» Your assignment: Set down, exactly and with nothing added, the lines running from the one that holds "[0:00.00-0:00.30]" to the final line of the records. Pictures stay out of the copy.

Stored items

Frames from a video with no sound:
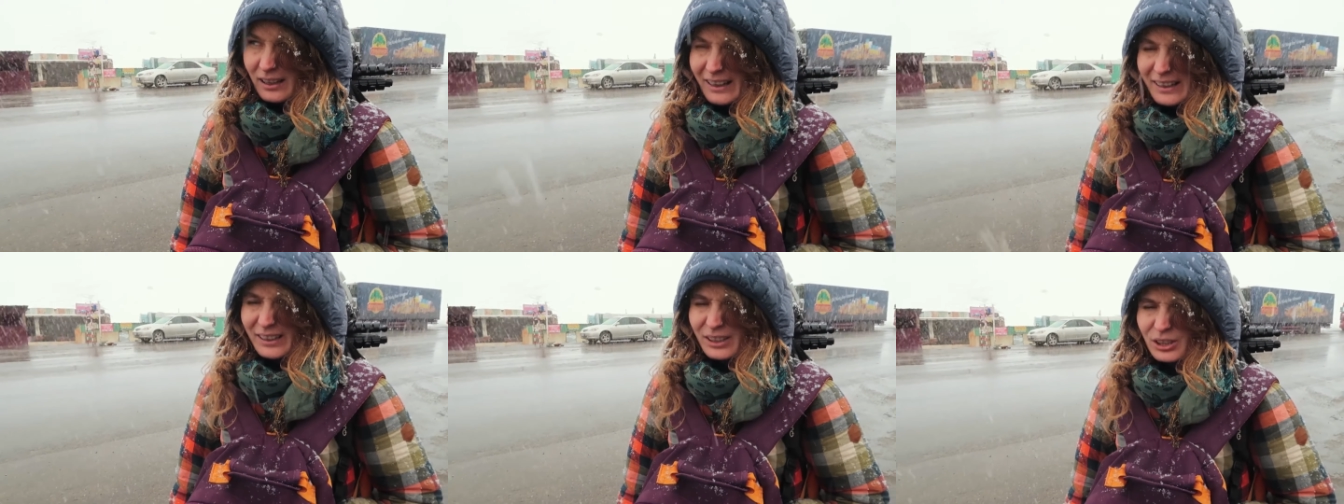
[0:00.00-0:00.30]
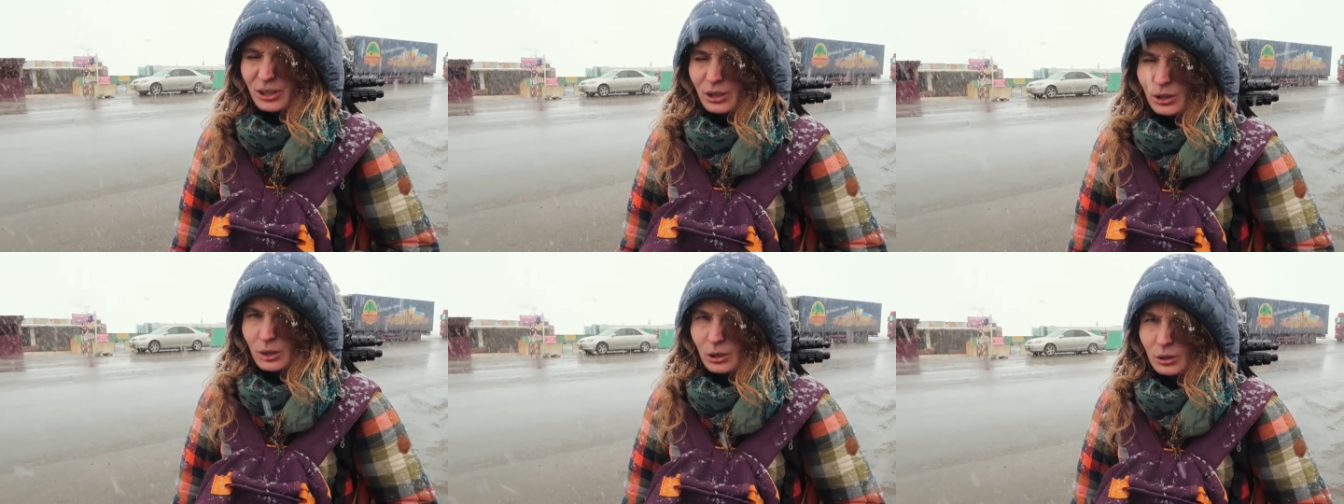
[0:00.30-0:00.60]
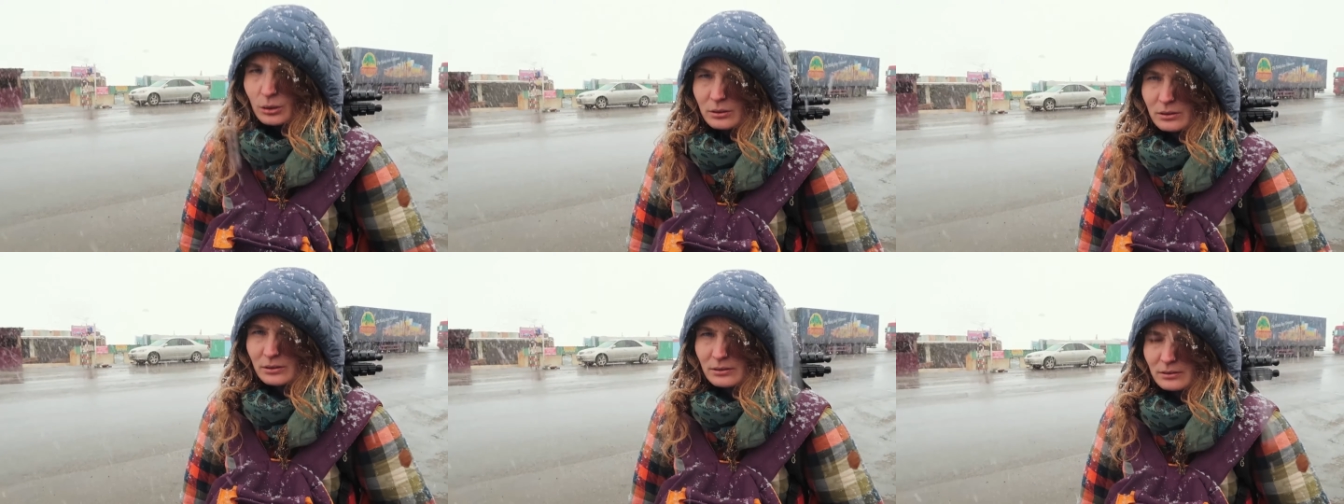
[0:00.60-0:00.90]
I don't
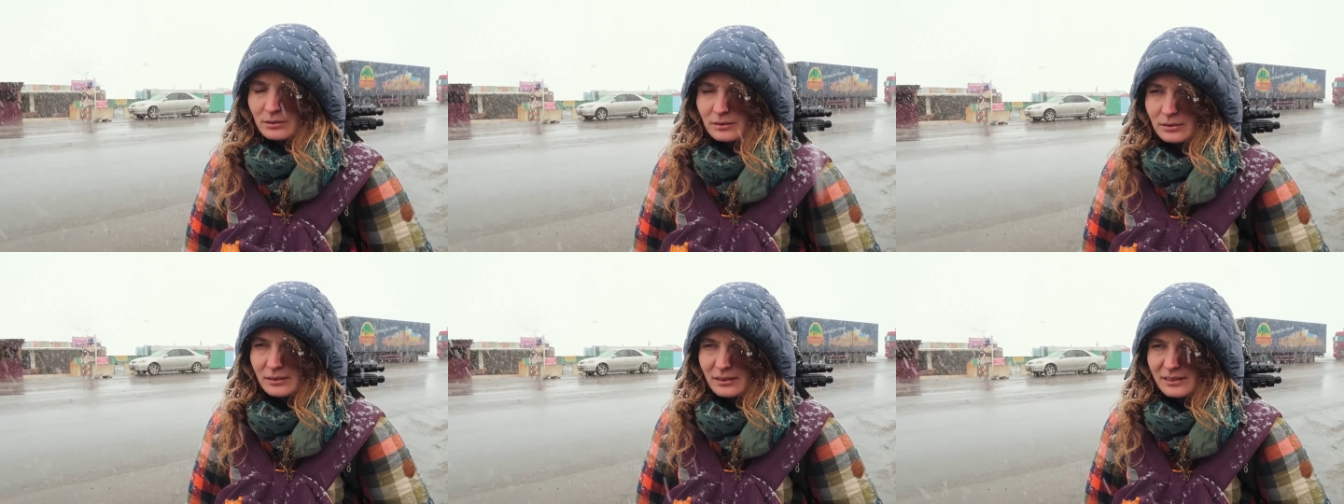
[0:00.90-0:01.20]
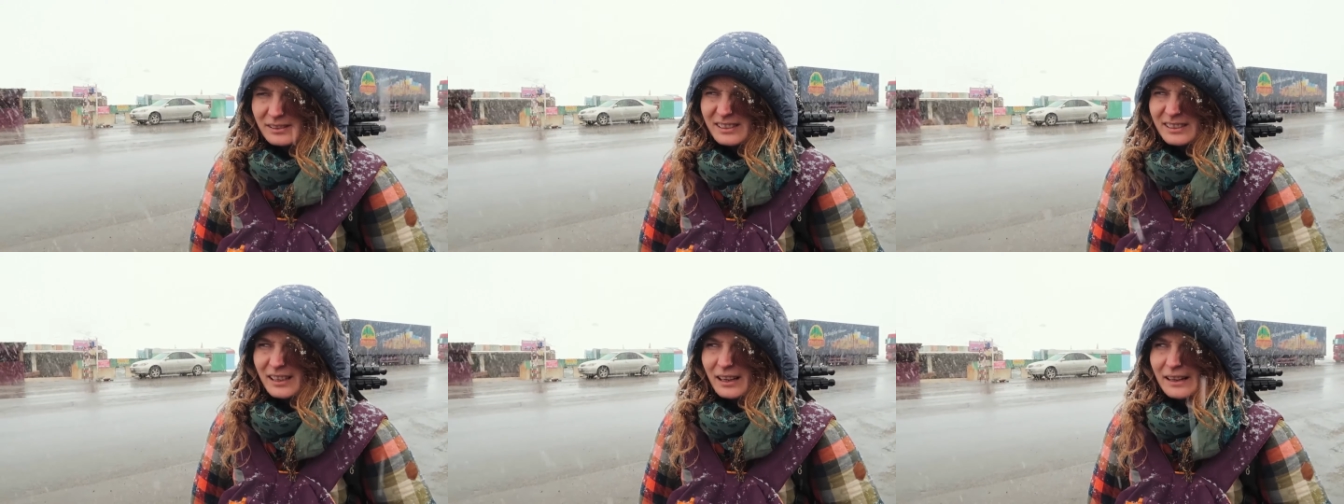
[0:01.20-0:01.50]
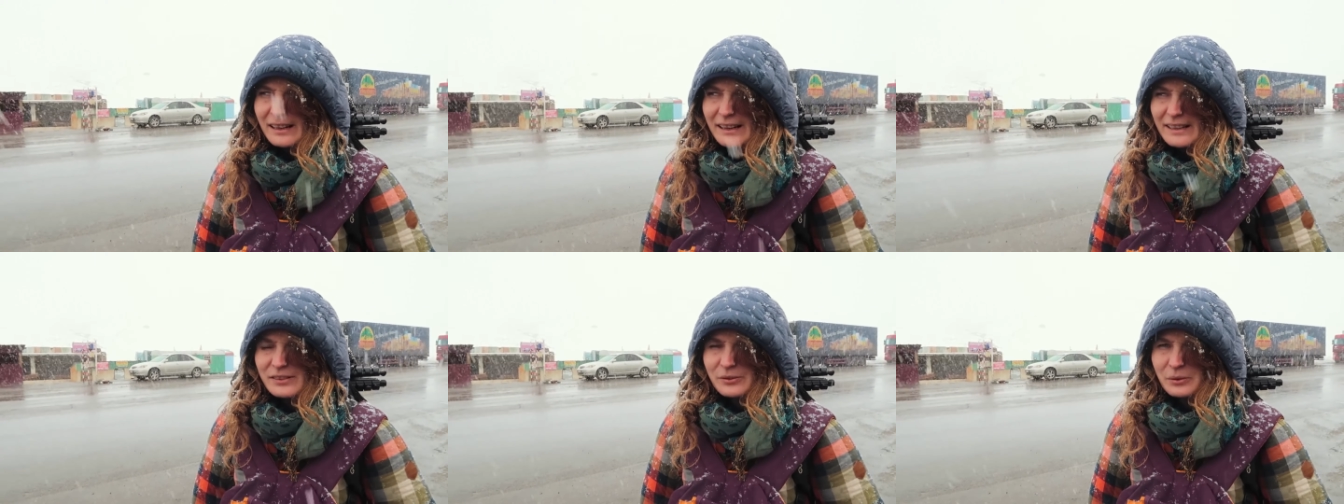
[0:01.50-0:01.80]
know. It's not
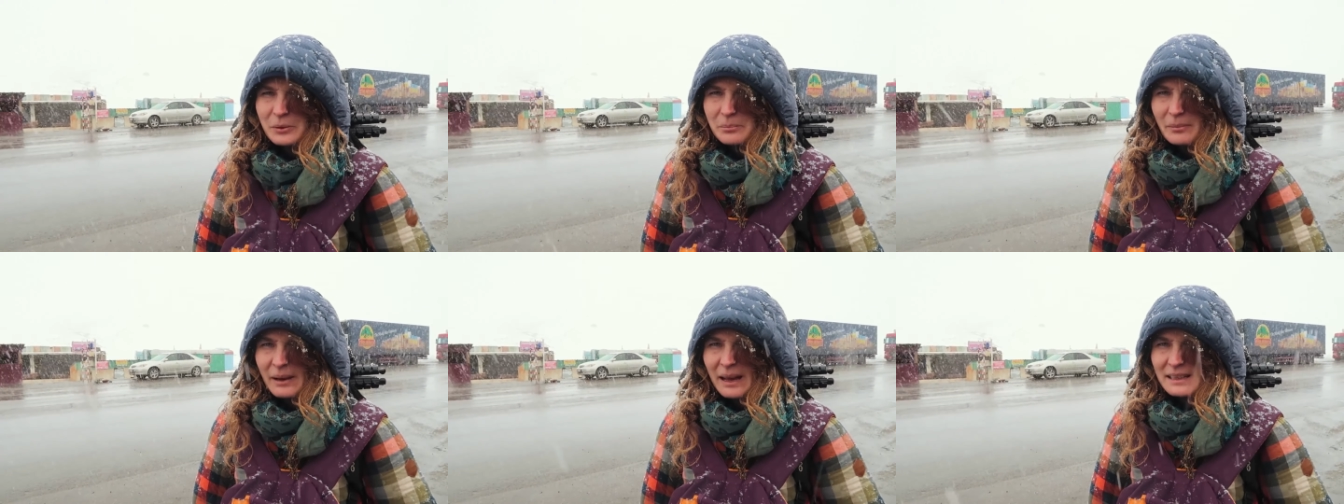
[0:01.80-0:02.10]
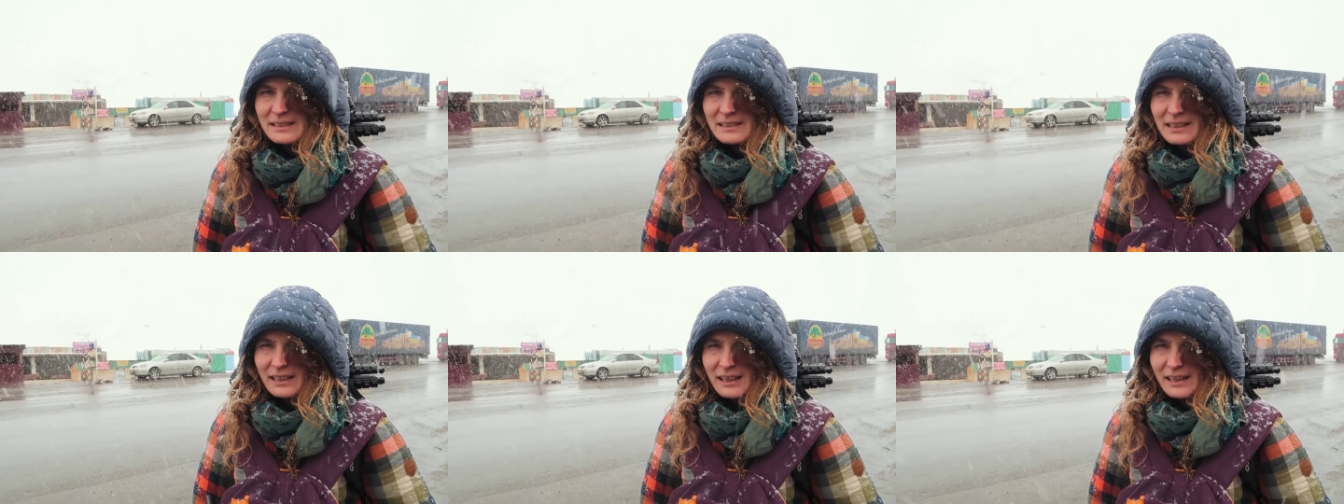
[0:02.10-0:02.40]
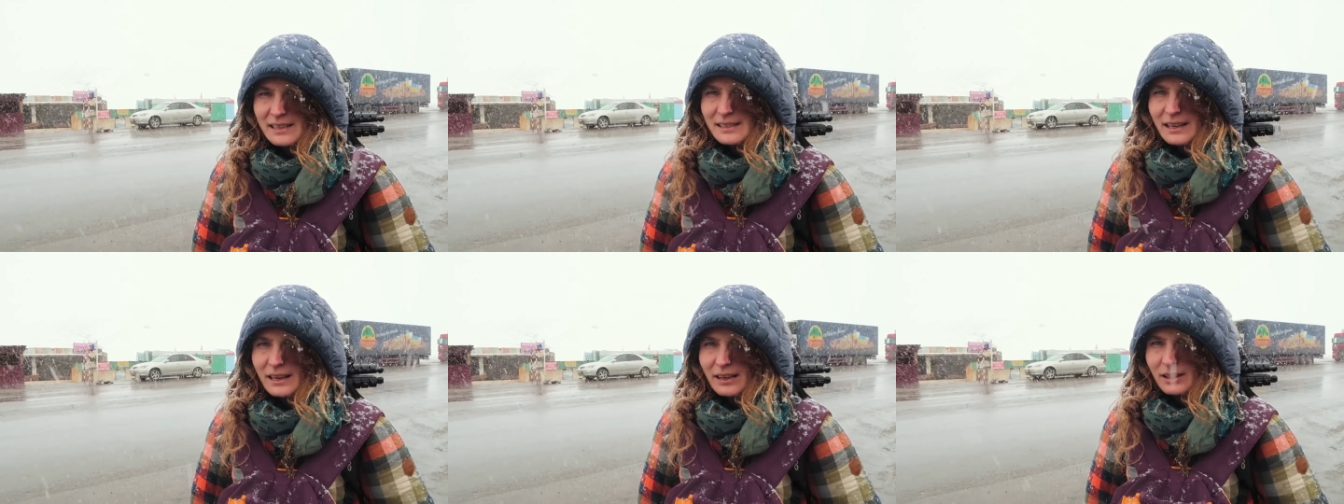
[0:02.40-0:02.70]
as romantic
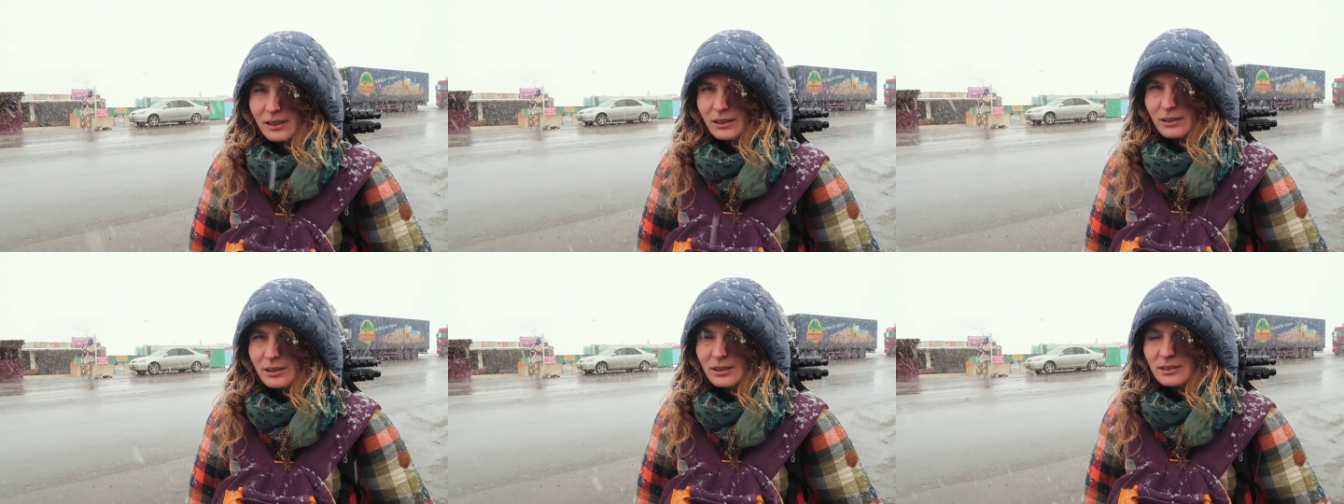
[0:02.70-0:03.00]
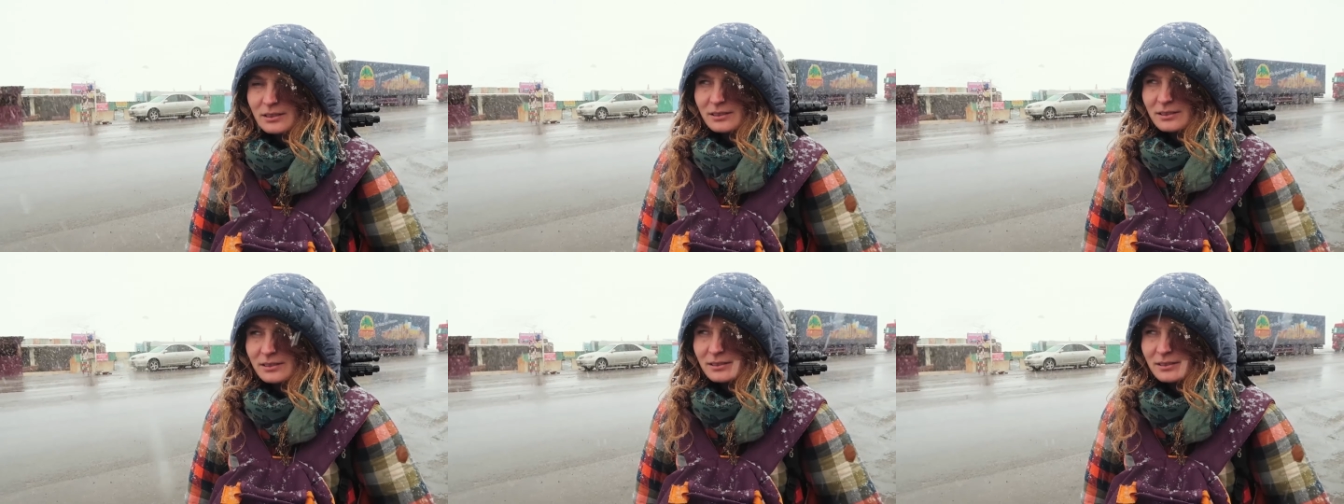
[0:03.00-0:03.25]
as I thought.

» Solution for this exercise:
[0:00.00-0:00.30]
[0:00.30-0:00.60]
[0:00.60-0:00.90]
I don't
[0:00.90-0:01.20]
[0:01.20-0:01.50]
[0:01.50-0:01.80]
know. It's not
[0:01.80-0:02.10]
[0:02.10-0:02.40]
[0:02.40-0:02.70]
as romantic
[0:02.70-0:03.00]
[0:03.00-0:03.25]
as I thought.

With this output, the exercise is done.